Quelqu'un qui, dans sa chambre, se mettrait systématiquement à détruire son mobilier, à tout piller, à passer par la fenêtre le fauteuil où il s'assied, le lit où il dort, la table où il mange, le contenu de ses armoires etc.,etc. serait un fou. Mais, nous, oubliant que nous sommes des créatures et non des créateurs, des locataires de la création qui nous environne et nous permet de vivre, c'est exactement ce que nous faisons. Plus une motte de terre qu'on ne retourne pour voir dessous ; pas un désert qu'on n'ausculte ; pas une montagne qu'on n'ouvre et ne crève ; pas une mer qu'on ne laboure, dessus, dedans, dessous. On taquine les volcans. On chatouille les typhons. Tout est bon à prendre à canaliser, à capter pour les seules fins de notre science actuelle. L'énergie vous comprenez ? le problème de l'énergie... Comme si le seul Age d'Or auquel notre espèce fût capable de rêver, notre idéal humain, prochain, concrètement réalisable et métaphysiquement nécessaire, était celui d'une population de culs-de-jatte se propulsant dans des fauteuils roulants en moteur ! Des jambes et des bras à quoi cela sert-il ? Et des têtes donc ! L'énergie que nous consommons au point de ne plus savoir où la prendre (dans le soleil, qui doit tout de même être bon à autre chose qu'à éclairer et à chauffer nos jours ? en brulant nos ordures trop précieuses pour être jetées ? par quelque adroite industrie encore imprévue usant d'un savant réemploi de nos défécations ?) cette énergie qui n'avait jusqu'ici fait défaut à aucune des civilisations échelonnées au long des millénaires, ne serait-elle pas celle qui manque, fût-ce presque imperceptiblement, à chaque individu de chaque peuple et de toute nation d'un bout à l'autre de la terre ? D'où la nécessité soudaine de cette somme fabuleuse, qui ne serait finalement qu'un produit de substitution.

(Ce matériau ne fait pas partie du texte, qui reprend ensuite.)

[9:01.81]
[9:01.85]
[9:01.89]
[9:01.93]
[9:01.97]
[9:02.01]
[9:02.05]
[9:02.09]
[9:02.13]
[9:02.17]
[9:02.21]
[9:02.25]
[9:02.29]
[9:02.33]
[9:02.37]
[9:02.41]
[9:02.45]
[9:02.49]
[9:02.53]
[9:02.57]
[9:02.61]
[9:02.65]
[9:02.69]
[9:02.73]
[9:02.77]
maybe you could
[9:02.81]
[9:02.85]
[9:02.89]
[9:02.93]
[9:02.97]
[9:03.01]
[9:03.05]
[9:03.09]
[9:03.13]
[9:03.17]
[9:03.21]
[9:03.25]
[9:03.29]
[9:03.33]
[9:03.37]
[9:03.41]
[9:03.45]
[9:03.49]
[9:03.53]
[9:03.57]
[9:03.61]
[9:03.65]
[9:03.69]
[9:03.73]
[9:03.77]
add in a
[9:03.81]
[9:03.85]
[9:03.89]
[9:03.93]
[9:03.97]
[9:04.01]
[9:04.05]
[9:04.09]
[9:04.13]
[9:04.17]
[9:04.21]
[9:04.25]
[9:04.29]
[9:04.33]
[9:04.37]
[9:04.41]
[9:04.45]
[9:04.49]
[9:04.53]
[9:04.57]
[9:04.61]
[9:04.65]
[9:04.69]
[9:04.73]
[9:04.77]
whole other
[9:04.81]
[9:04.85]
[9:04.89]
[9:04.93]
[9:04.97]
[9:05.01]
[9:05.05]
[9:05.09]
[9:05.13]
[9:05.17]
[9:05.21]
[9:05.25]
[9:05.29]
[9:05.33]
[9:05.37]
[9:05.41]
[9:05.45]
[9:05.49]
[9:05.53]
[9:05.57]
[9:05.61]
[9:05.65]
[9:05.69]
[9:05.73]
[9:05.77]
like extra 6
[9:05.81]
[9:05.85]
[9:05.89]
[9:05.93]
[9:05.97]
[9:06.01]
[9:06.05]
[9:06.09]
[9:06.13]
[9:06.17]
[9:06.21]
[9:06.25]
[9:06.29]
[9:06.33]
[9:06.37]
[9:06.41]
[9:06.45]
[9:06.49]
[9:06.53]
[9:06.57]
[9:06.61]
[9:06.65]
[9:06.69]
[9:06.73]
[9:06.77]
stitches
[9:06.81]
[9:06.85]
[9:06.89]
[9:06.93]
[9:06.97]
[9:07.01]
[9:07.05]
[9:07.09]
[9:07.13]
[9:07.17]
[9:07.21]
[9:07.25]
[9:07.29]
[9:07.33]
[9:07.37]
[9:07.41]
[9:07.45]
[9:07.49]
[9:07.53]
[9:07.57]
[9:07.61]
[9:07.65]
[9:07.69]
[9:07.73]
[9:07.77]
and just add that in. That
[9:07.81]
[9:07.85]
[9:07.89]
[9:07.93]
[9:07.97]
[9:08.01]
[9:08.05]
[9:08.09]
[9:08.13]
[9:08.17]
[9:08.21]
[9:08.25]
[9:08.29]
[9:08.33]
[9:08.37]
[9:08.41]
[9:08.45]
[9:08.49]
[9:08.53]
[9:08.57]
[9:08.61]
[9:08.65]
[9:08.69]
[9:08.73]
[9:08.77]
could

Comme si la plupart des êtres humains ne savaient pus guère qu'ils ont des mains, des jambes, des têtes et des coeurs, une volonté, de l'amour et des facultés qui permettent tous les échanges et qui ont en tout cas suffi, siècle aprés siècle depuis le fond des temps, sinon à faire le bonheur du monde, du moins à n'en pas accomplir le malheur et la destruction. La grande voix irremplacable de Georges Bernanos, qui restera comme le dernier homme entier si jamais nosenfants et nos oetits-enfants ont le loisir d'écrire encore quelques chapitres de l'histoire universelle, appelait il n'y a pas longtemps la France contre les Robots.

Armel Guerne, texte inédit, circa 1950 in Le Verbe Nu, Le Seuil, 2014.